The problem: Transcribe, exactly and in full, every record shown below, while omitting its images.

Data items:

Start of Block

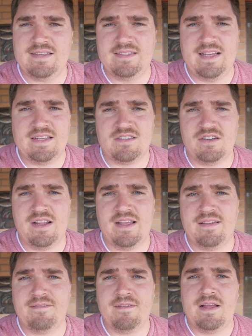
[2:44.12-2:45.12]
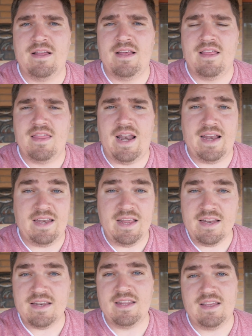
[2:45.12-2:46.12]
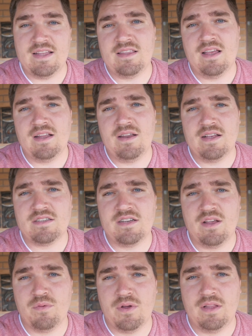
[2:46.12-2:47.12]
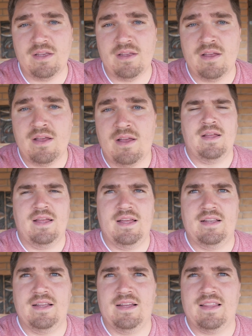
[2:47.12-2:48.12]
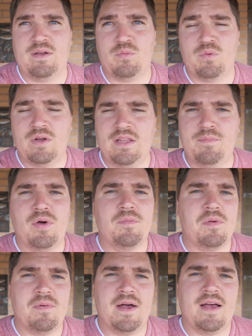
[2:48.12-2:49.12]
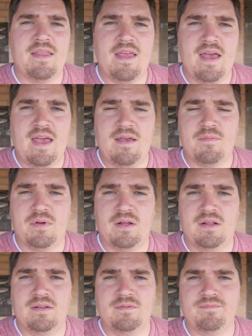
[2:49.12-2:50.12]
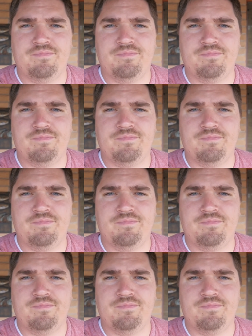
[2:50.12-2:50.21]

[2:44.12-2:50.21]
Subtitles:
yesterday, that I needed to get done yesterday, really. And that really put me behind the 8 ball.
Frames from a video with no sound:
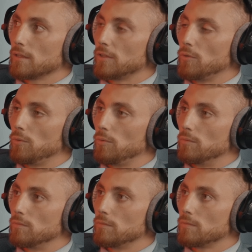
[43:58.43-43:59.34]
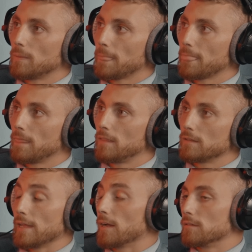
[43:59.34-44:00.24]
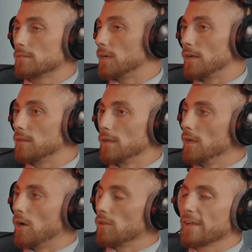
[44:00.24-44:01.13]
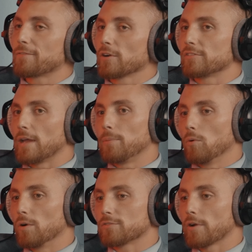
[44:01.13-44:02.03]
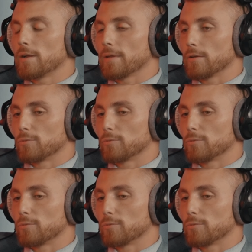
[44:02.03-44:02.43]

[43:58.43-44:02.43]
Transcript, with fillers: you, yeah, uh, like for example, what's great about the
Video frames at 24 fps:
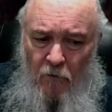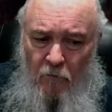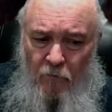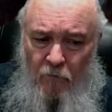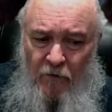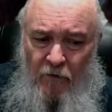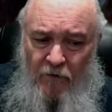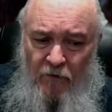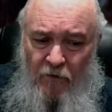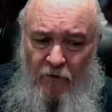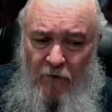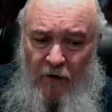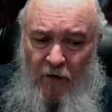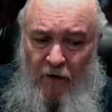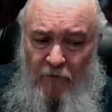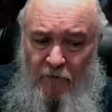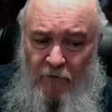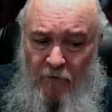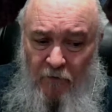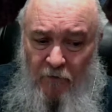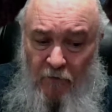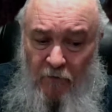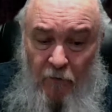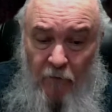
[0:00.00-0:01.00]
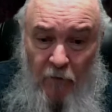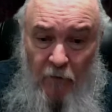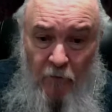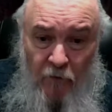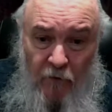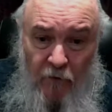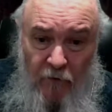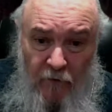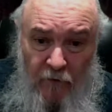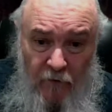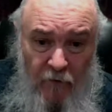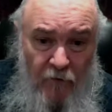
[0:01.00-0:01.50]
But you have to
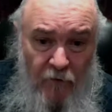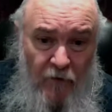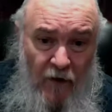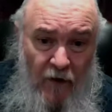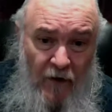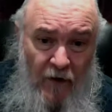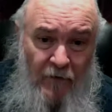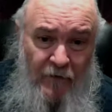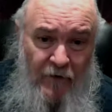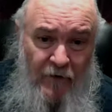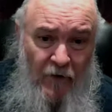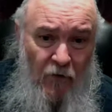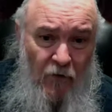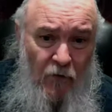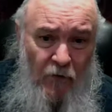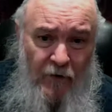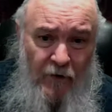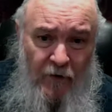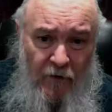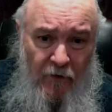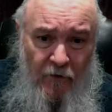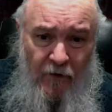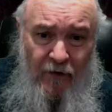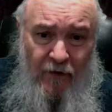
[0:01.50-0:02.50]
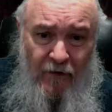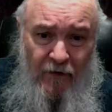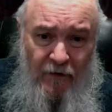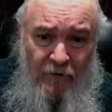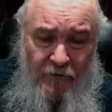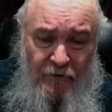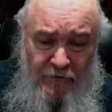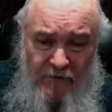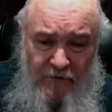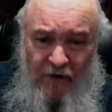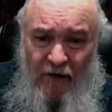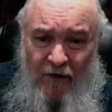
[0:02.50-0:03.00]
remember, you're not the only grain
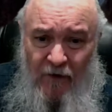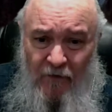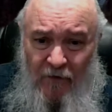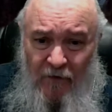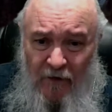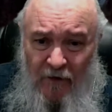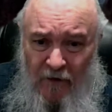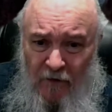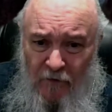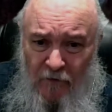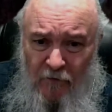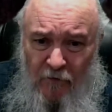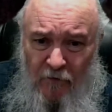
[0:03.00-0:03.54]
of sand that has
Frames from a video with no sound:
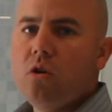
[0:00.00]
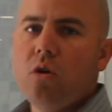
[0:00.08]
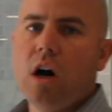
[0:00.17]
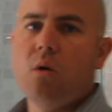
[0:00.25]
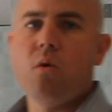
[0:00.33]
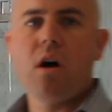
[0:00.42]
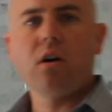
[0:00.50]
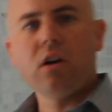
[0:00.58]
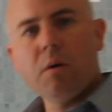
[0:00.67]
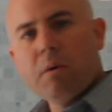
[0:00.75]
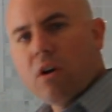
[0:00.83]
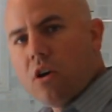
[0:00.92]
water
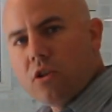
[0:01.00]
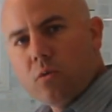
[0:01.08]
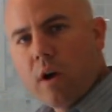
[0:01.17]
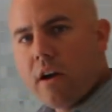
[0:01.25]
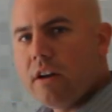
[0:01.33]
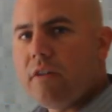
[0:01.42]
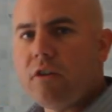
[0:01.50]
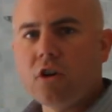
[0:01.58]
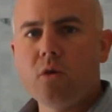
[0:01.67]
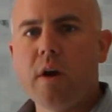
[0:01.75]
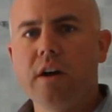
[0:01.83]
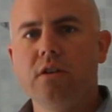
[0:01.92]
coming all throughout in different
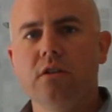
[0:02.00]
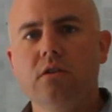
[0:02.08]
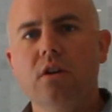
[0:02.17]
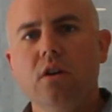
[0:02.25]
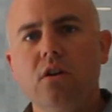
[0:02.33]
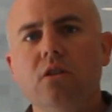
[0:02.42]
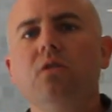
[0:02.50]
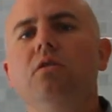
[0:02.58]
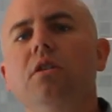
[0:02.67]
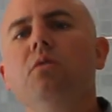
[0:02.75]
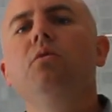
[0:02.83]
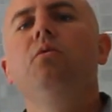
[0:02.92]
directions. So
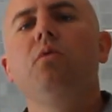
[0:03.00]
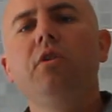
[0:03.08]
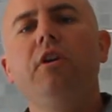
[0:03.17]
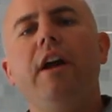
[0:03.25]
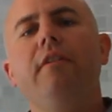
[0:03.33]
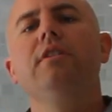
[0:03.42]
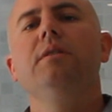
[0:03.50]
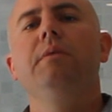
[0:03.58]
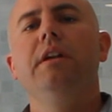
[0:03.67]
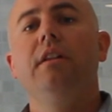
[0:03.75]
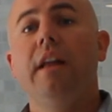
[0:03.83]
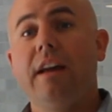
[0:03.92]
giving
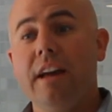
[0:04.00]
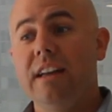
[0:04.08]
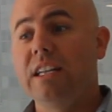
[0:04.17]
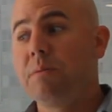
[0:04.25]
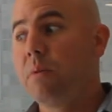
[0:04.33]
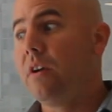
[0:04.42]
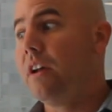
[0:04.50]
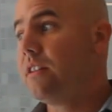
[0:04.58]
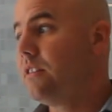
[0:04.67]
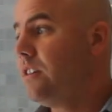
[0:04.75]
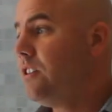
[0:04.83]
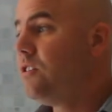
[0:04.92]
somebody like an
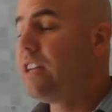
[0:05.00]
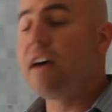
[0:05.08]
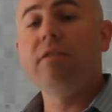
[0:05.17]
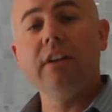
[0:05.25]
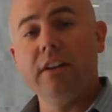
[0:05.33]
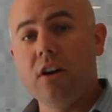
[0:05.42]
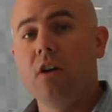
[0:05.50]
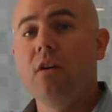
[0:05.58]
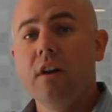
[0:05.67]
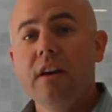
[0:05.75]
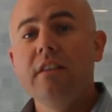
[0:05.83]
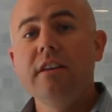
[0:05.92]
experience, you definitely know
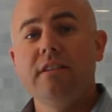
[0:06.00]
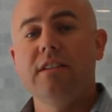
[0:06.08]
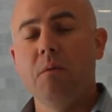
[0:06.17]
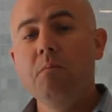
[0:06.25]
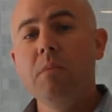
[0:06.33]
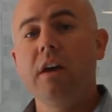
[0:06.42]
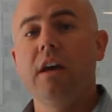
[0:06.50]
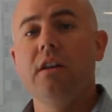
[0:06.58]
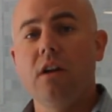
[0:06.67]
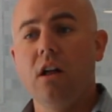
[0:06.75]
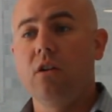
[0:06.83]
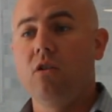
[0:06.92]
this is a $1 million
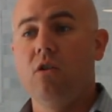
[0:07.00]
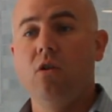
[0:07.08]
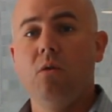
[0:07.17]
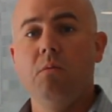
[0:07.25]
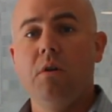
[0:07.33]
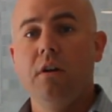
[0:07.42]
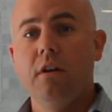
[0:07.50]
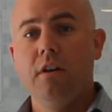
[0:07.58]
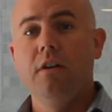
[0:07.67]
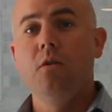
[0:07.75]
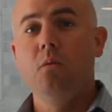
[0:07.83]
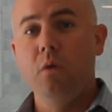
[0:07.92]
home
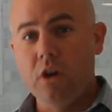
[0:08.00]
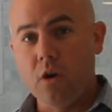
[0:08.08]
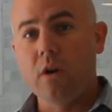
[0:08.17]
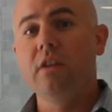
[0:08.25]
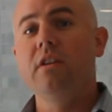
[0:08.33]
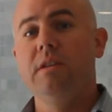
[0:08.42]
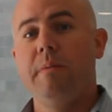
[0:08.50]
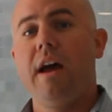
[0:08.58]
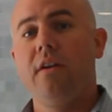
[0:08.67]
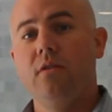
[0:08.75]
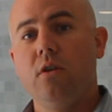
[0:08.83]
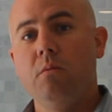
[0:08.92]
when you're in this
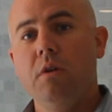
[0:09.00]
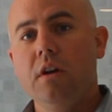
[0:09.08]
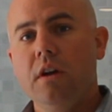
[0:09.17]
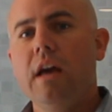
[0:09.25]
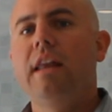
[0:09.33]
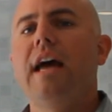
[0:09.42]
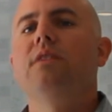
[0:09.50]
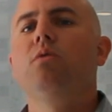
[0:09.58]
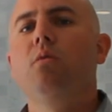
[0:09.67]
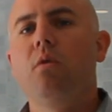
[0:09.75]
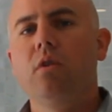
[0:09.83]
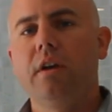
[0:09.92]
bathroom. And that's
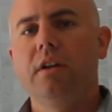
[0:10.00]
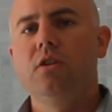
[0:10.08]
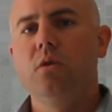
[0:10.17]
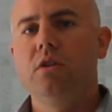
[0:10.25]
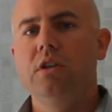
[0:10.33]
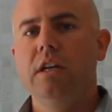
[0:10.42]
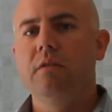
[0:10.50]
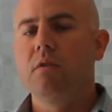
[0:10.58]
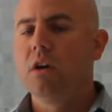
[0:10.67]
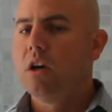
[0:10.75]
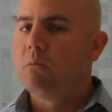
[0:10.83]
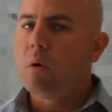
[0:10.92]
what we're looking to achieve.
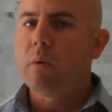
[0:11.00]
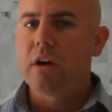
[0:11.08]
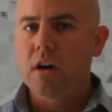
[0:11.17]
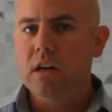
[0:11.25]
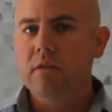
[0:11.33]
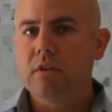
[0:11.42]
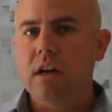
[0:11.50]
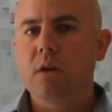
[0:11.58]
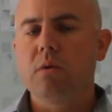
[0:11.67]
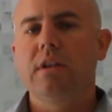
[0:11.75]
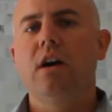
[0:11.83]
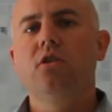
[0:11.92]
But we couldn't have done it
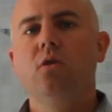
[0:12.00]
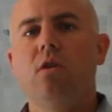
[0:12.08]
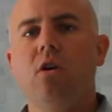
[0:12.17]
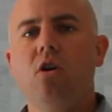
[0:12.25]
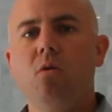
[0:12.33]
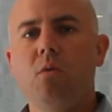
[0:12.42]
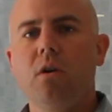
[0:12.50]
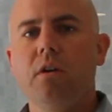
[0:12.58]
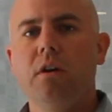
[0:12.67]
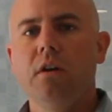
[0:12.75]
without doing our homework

End of Block

Completed task:
[2:44.12-2:45.12]
[2:45.12-2:46.12]
[2:46.12-2:47.12]
[2:47.12-2:48.12]
[2:48.12-2:49.12]
[2:49.12-2:50.12]
[2:50.12-2:50.21]

[2:44.12-2:50.21]
Subtitles:
yesterday, that I needed to get done yesterday, really. And that really put me behind the 8 ball.
Frames from a video with no sound:
[43:58.43-43:59.34]
[43:59.34-44:00.24]
[44:00.24-44:01.13]
[44:01.13-44:02.03]
[44:02.03-44:02.43]

[43:58.43-44:02.43]
Transcript, with fillers: you, yeah, uh, like for example, what's great about the
Video frames at 24 fps:
[0:00.00-0:01.00]
[0:01.00-0:01.50]
But you have to
[0:01.50-0:02.50]
[0:02.50-0:03.00]
remember, you're not the only grain
[0:03.00-0:03.54]
of sand that has
Frames from a video with no sound:
[0:00.00]
[0:00.08]
[0:00.17]
[0:00.25]
[0:00.33]
[0:00.42]
[0:00.50]
[0:00.58]
[0:00.67]
[0:00.75]
[0:00.83]
[0:00.92]
water
[0:01.00]
[0:01.08]
[0:01.17]
[0:01.25]
[0:01.33]
[0:01.42]
[0:01.50]
[0:01.58]
[0:01.67]
[0:01.75]
[0:01.83]
[0:01.92]
coming all throughout in different
[0:02.00]
[0:02.08]
[0:02.17]
[0:02.25]
[0:02.33]
[0:02.42]
[0:02.50]
[0:02.58]
[0:02.67]
[0:02.75]
[0:02.83]
[0:02.92]
directions. So
[0:03.00]
[0:03.08]
[0:03.17]
[0:03.25]
[0:03.33]
[0:03.42]
[0:03.50]
[0:03.58]
[0:03.67]
[0:03.75]
[0:03.83]
[0:03.92]
giving
[0:04.00]
[0:04.08]
[0:04.17]
[0:04.25]
[0:04.33]
[0:04.42]
[0:04.50]
[0:04.58]
[0:04.67]
[0:04.75]
[0:04.83]
[0:04.92]
somebody like an
[0:05.00]
[0:05.08]
[0:05.17]
[0:05.25]
[0:05.33]
[0:05.42]
[0:05.50]
[0:05.58]
[0:05.67]
[0:05.75]
[0:05.83]
[0:05.92]
experience, you definitely know
[0:06.00]
[0:06.08]
[0:06.17]
[0:06.25]
[0:06.33]
[0:06.42]
[0:06.50]
[0:06.58]
[0:06.67]
[0:06.75]
[0:06.83]
[0:06.92]
this is a $1 million
[0:07.00]
[0:07.08]
[0:07.17]
[0:07.25]
[0:07.33]
[0:07.42]
[0:07.50]
[0:07.58]
[0:07.67]
[0:07.75]
[0:07.83]
[0:07.92]
home
[0:08.00]
[0:08.08]
[0:08.17]
[0:08.25]
[0:08.33]
[0:08.42]
[0:08.50]
[0:08.58]
[0:08.67]
[0:08.75]
[0:08.83]
[0:08.92]
when you're in this
[0:09.00]
[0:09.08]
[0:09.17]
[0:09.25]
[0:09.33]
[0:09.42]
[0:09.50]
[0:09.58]
[0:09.67]
[0:09.75]
[0:09.83]
[0:09.92]
bathroom. And that's
[0:10.00]
[0:10.08]
[0:10.17]
[0:10.25]
[0:10.33]
[0:10.42]
[0:10.50]
[0:10.58]
[0:10.67]
[0:10.75]
[0:10.83]
[0:10.92]
what we're looking to achieve.
[0:11.00]
[0:11.08]
[0:11.17]
[0:11.25]
[0:11.33]
[0:11.42]
[0:11.50]
[0:11.58]
[0:11.67]
[0:11.75]
[0:11.83]
[0:11.92]
But we couldn't have done it
[0:12.00]
[0:12.08]
[0:12.17]
[0:12.25]
[0:12.33]
[0:12.42]
[0:12.50]
[0:12.58]
[0:12.67]
[0:12.75]
without doing our homework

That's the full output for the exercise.